Taito's Renegade on the NES

By a show of virtual hands, how many of you remember the video game Renegade on the original Nintendo Entertainment System (NES)?

This was the side-scrolling beat-em-up from Taito that preceded the now legendary Double Dragon franchise of games. It also sparked a whole generation of side-scrolling games, paving the way for titles like Battletoads and X-Men: The Arcade Game. I can’t even begin to fathom how many quarters these kinds of games pulled from my pocket.

The reason why I ask is that I came across an editorial a while ago listing the top non-Nintendo NES games that are still fun to play today. Some more obvious picks, like Blades of Steel and Contra, made the list, but I thought that the omission of Double Dragon was a little curious. I’m not sure if it would be in the top ten, but I really enjoyed Renegade back in the day too. After sending a message to the author of the article, he replied back saying that many of us look at these games through rose-tinted glasses, seeing them as much better than they really are.

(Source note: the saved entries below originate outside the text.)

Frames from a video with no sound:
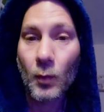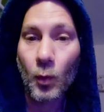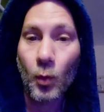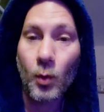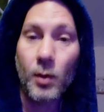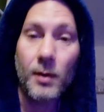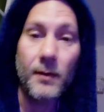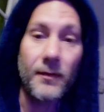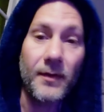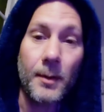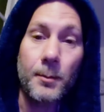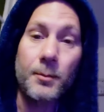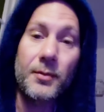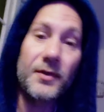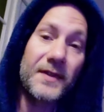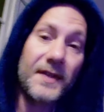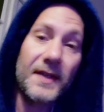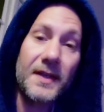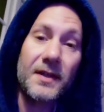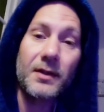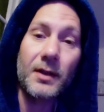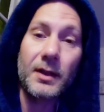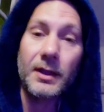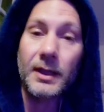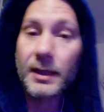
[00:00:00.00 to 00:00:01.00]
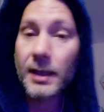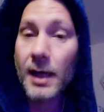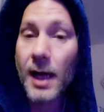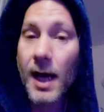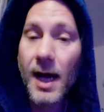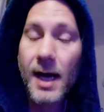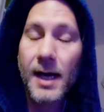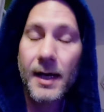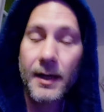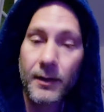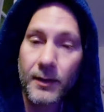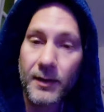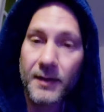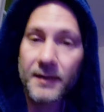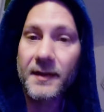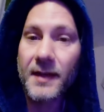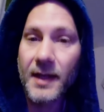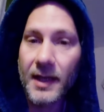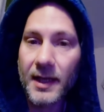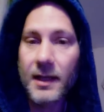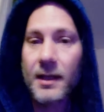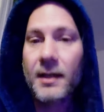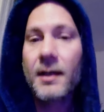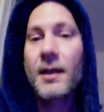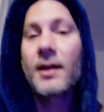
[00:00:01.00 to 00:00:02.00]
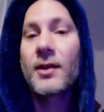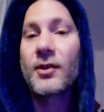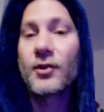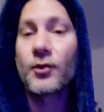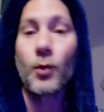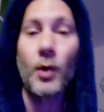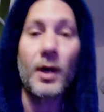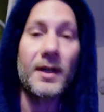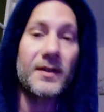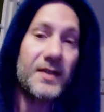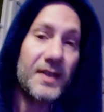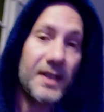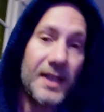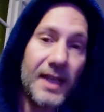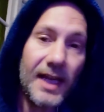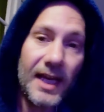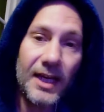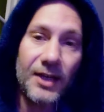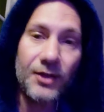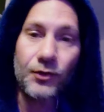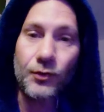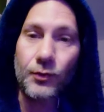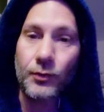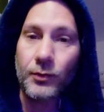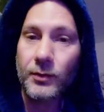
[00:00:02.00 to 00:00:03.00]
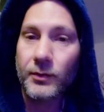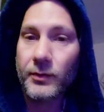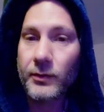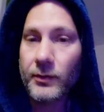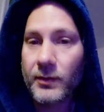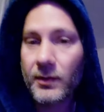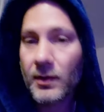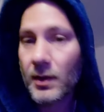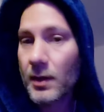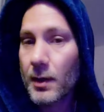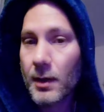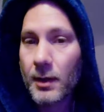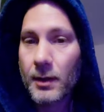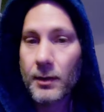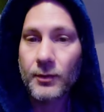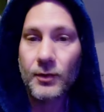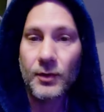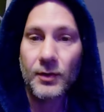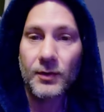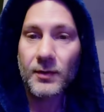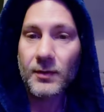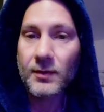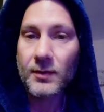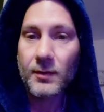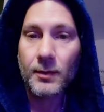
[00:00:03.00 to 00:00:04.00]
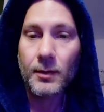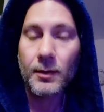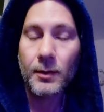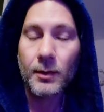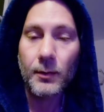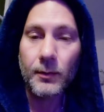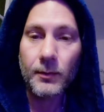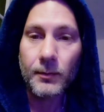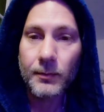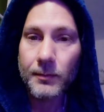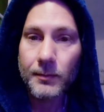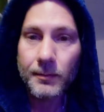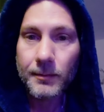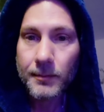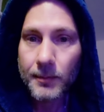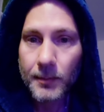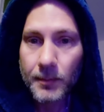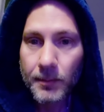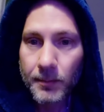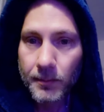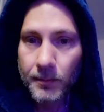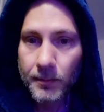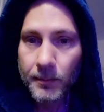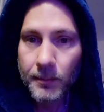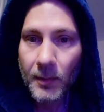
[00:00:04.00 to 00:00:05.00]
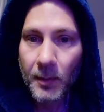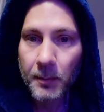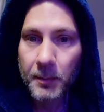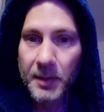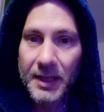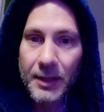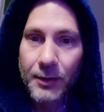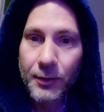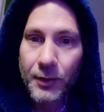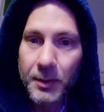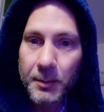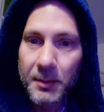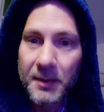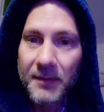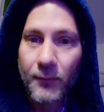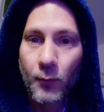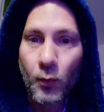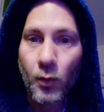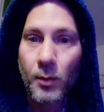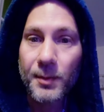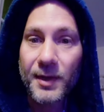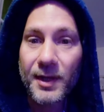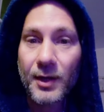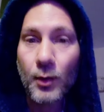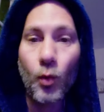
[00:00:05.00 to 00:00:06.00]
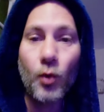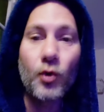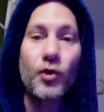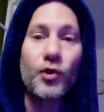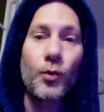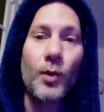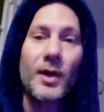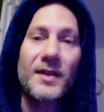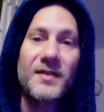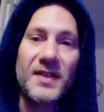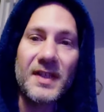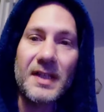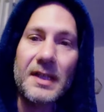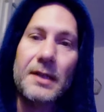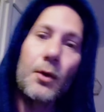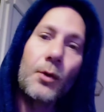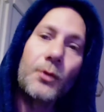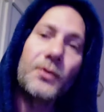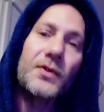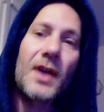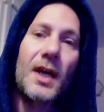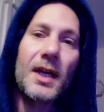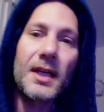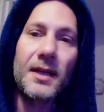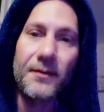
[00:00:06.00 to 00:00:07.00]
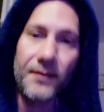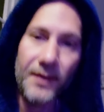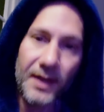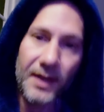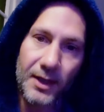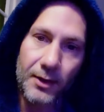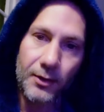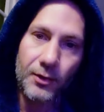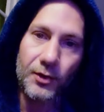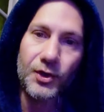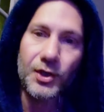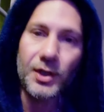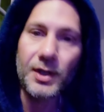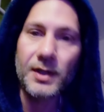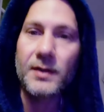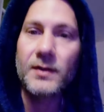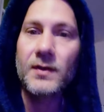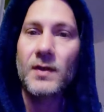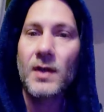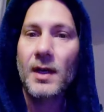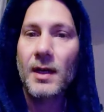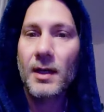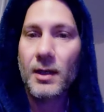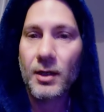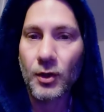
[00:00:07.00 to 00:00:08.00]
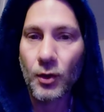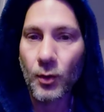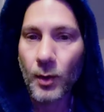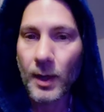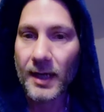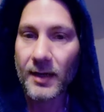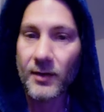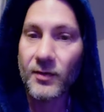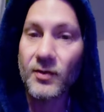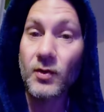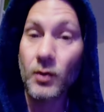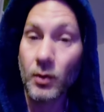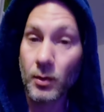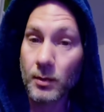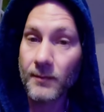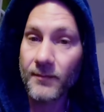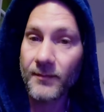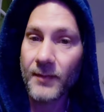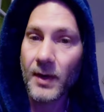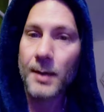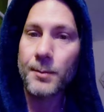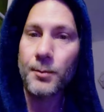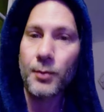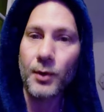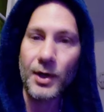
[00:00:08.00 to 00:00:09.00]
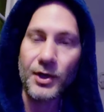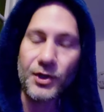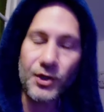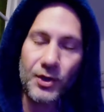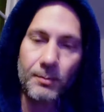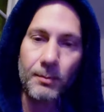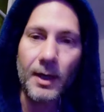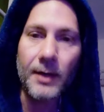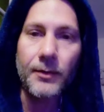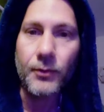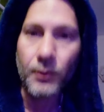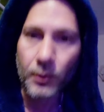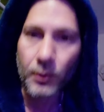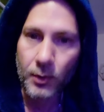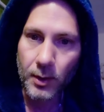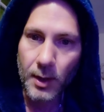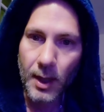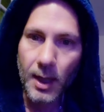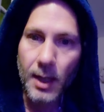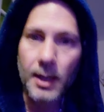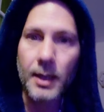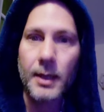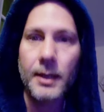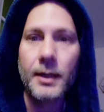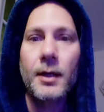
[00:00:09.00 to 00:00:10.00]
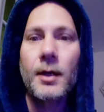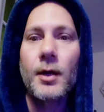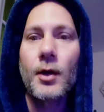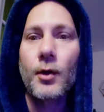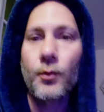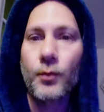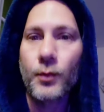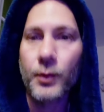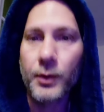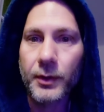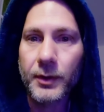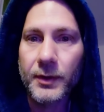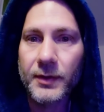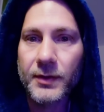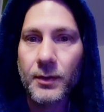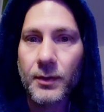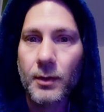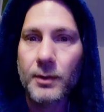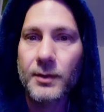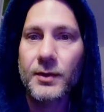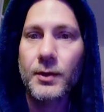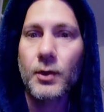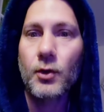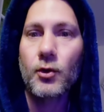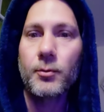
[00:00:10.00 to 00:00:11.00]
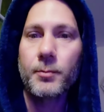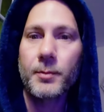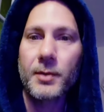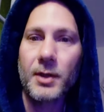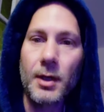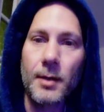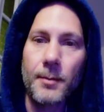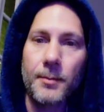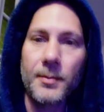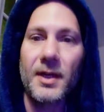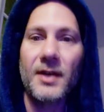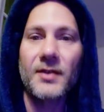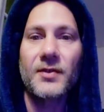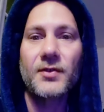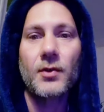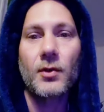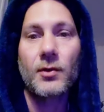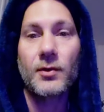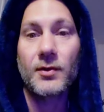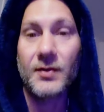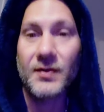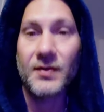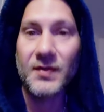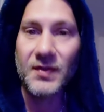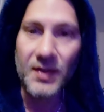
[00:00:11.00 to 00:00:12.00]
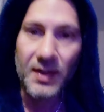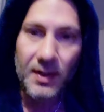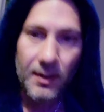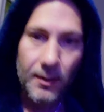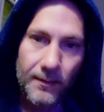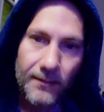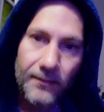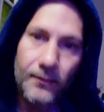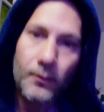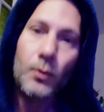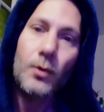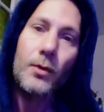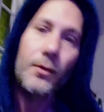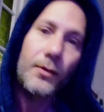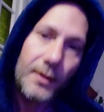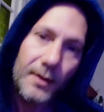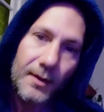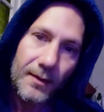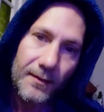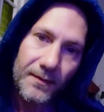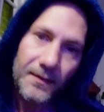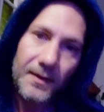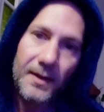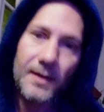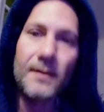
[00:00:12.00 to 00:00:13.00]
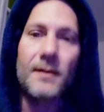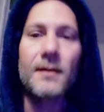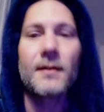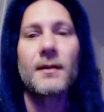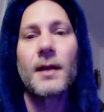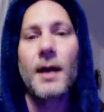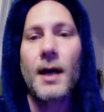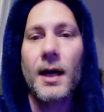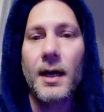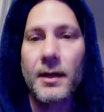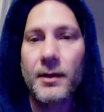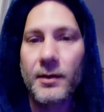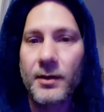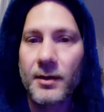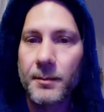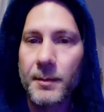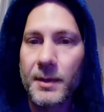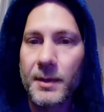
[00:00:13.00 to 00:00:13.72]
or if I'm particularly high on a day, do I see angels just, you know, appearing before me, or do I see those kind of energies? You know, at a certain vibration, my third eye really starts to open up, and I start to see the fourth and the fifth and the higher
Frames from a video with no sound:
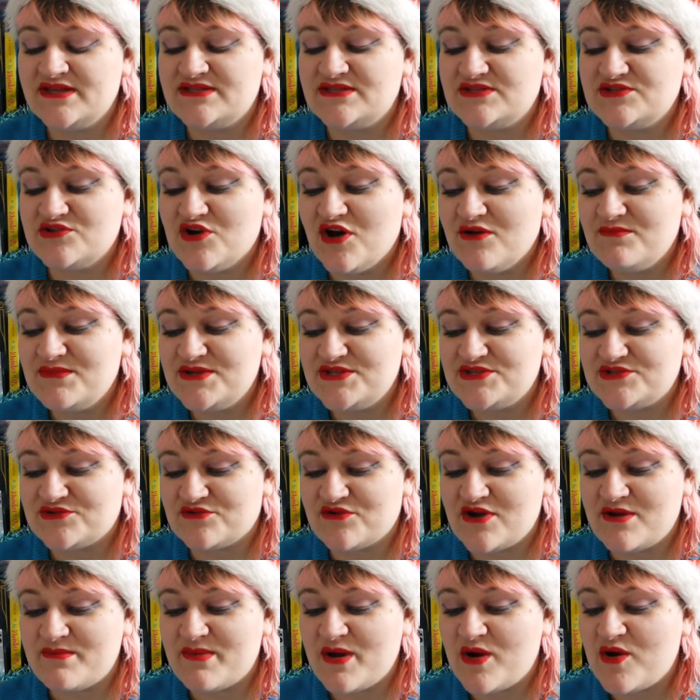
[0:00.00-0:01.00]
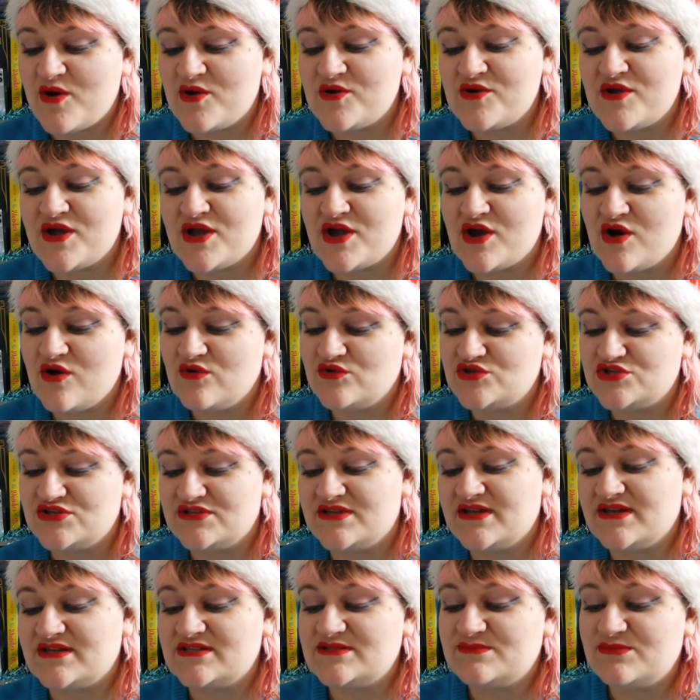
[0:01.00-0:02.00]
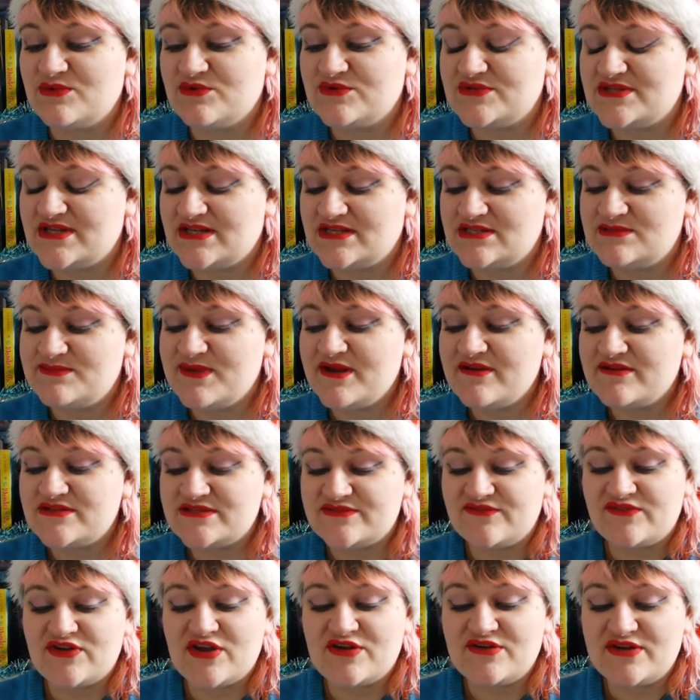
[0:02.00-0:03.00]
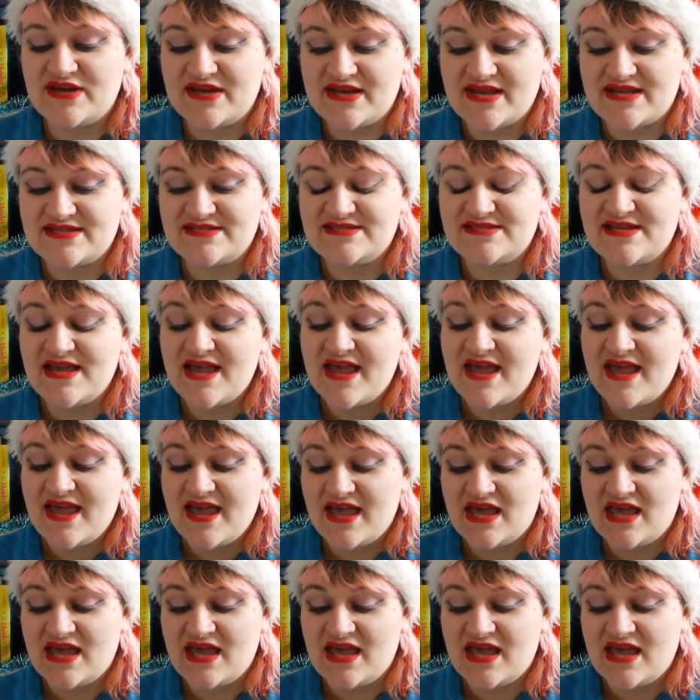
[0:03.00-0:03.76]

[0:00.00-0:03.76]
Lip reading: It's a timely story about online culture that explores the experience of loneliness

To a certain degree, this is probably true. Attending trade shows and conferences like E3 Expo, we have the opportunity to look at the newest and hottest video games. The games that we play today are vastly different from the ones of yesteryear, but it seems that many developers are still trying to tug on our nostalgic heartstrings. How else can you explain the array of Mario games? In like manner, Capcom did a great job with Mega Man 9 on the PlayStation Network (PS3), Xbox Live Arcade (Xbox 360), and Wii Shop (Wii).

The developers take advantage of our rose-tinted glasses, pulling up franchises from our childhood and updating them with new graphics and other innovations. However, if you were to go back to many so-called NES classics, you may find that the gameplay can be remarkably shallow compared to the games of today. No one will tell you that Lethal Enforcers is more complex than Gears of War 2, but does that make it any less fun? Is simple button-mashing enough anymore? Or are games getting too complicated for our own good?

Myself, even though I fully recognize that the gameplay is much more shallow, I still enjoy the classic arcade beat-em-up. That’s partly why I couldn’t wait to buy TMNT: Turtles in Time Re-Shelled on the Xbox Live Arcade (you can find me under the Gamertag HadoukenOnline), even though it is little more than an old game with new visuals. There’s nothing wrong with playing older games if they’re still fun. Isn’t that all that matters?

Do you find that you look at the classics through rose-tinted glasses too? This applies not only to the realm of video games. Let’s not forget about the rosy views we may have of older movies, music, books, TV shows, and even board games.